[TRY IT]
Copy out the data below as written; omit any images.
--- START ---
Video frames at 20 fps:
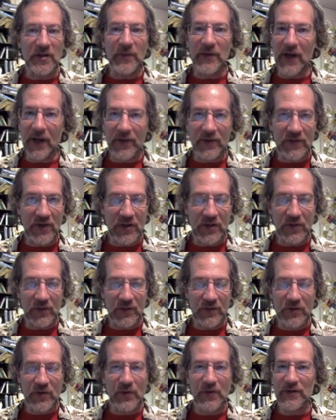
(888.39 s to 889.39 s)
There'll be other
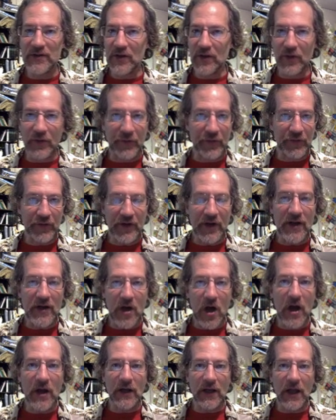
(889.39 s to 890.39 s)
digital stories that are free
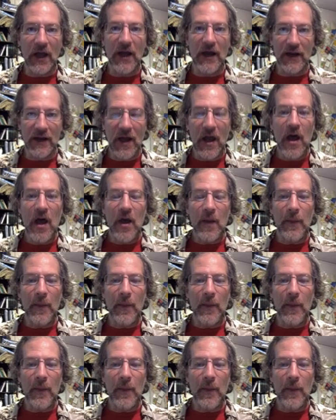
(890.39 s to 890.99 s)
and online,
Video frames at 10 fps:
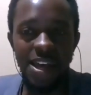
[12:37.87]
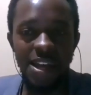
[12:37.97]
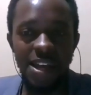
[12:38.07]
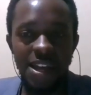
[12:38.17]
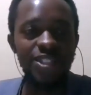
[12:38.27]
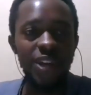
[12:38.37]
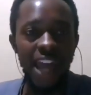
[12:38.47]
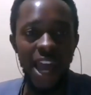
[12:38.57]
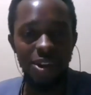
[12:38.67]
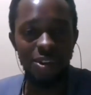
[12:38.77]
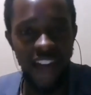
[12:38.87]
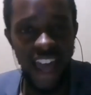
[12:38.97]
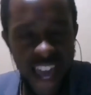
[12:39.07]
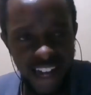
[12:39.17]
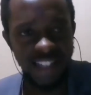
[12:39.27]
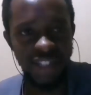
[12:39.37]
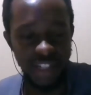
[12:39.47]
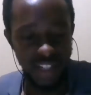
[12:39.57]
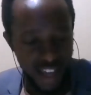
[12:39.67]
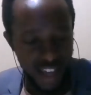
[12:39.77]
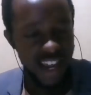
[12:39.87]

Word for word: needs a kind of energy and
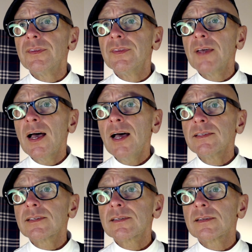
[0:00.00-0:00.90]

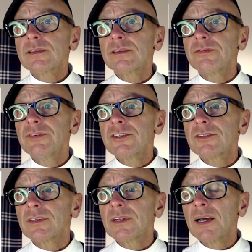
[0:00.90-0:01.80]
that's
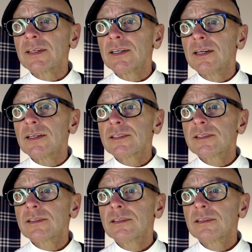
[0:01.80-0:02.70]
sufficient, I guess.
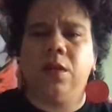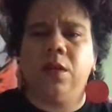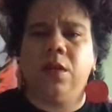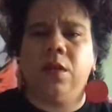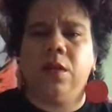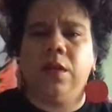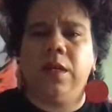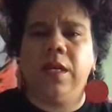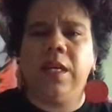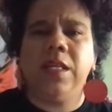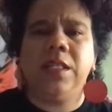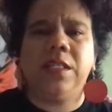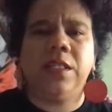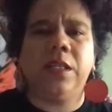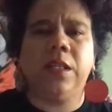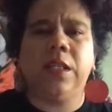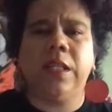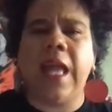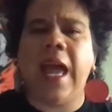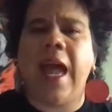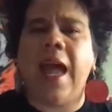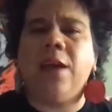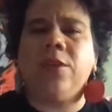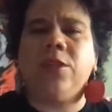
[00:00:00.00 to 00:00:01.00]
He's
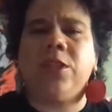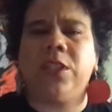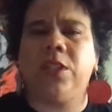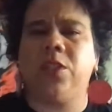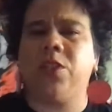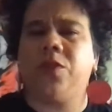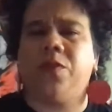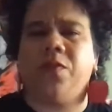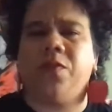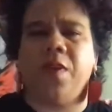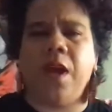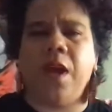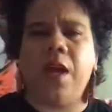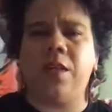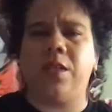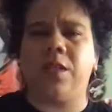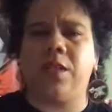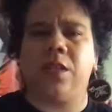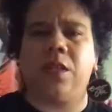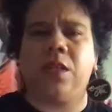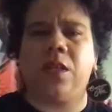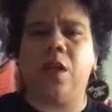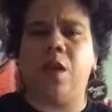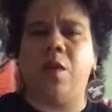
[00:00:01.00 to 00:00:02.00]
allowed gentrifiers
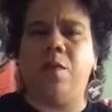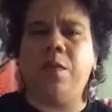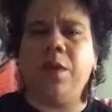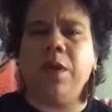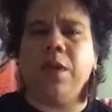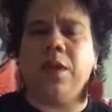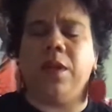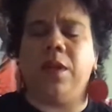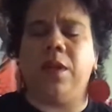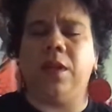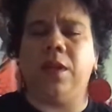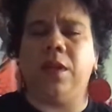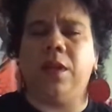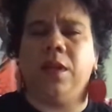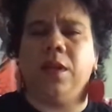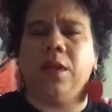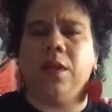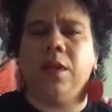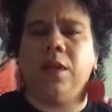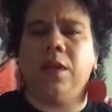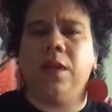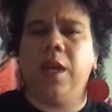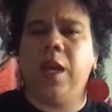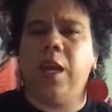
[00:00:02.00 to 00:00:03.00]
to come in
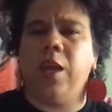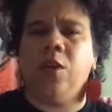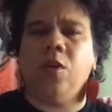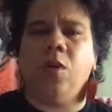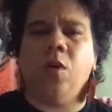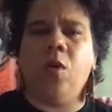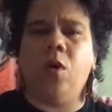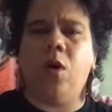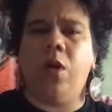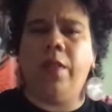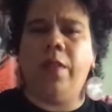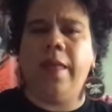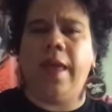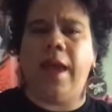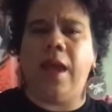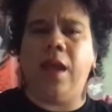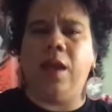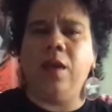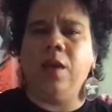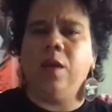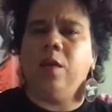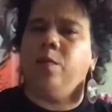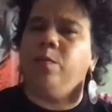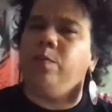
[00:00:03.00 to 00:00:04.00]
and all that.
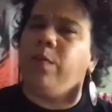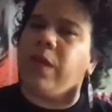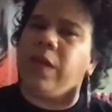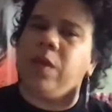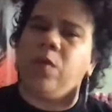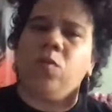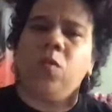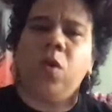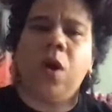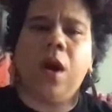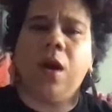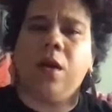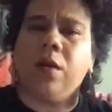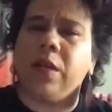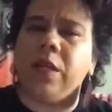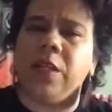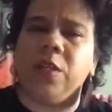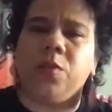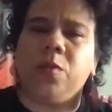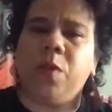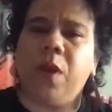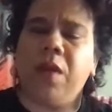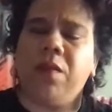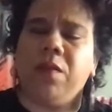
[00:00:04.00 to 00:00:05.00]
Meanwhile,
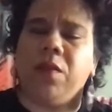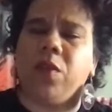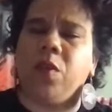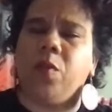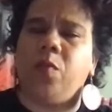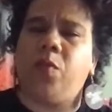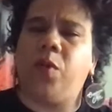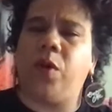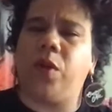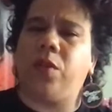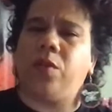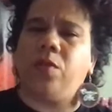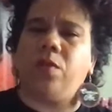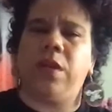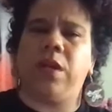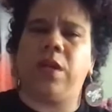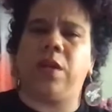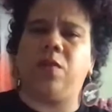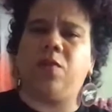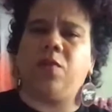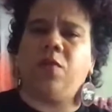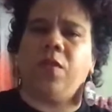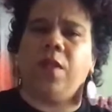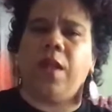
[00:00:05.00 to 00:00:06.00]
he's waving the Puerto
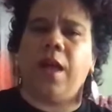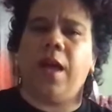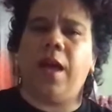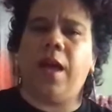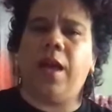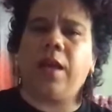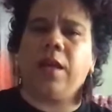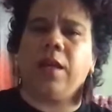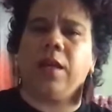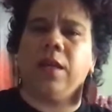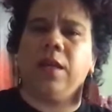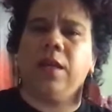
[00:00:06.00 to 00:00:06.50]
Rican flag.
--- END ---
[EXERCISE RESPONSE]
Video frames at 20 fps:
(888.39 s to 889.39 s)
There'll be other
(889.39 s to 890.39 s)
digital stories that are free
(890.39 s to 890.99 s)
and online,
Video frames at 10 fps:
[12:37.87]
[12:37.97]
[12:38.07]
[12:38.17]
[12:38.27]
[12:38.37]
[12:38.47]
[12:38.57]
[12:38.67]
[12:38.77]
[12:38.87]
[12:38.97]
[12:39.07]
[12:39.17]
[12:39.27]
[12:39.37]
[12:39.47]
[12:39.57]
[12:39.67]
[12:39.77]
[12:39.87]

Word for word: needs a kind of energy and
[0:00.00-0:00.90]

[0:00.90-0:01.80]
that's
[0:01.80-0:02.70]
sufficient, I guess.
[00:00:00.00 to 00:00:01.00]
He's
[00:00:01.00 to 00:00:02.00]
allowed gentrifiers
[00:00:02.00 to 00:00:03.00]
to come in
[00:00:03.00 to 00:00:04.00]
and all that.
[00:00:04.00 to 00:00:05.00]
Meanwhile,
[00:00:05.00 to 00:00:06.00]
he's waving the Puerto
[00:00:06.00 to 00:00:06.50]
Rican flag.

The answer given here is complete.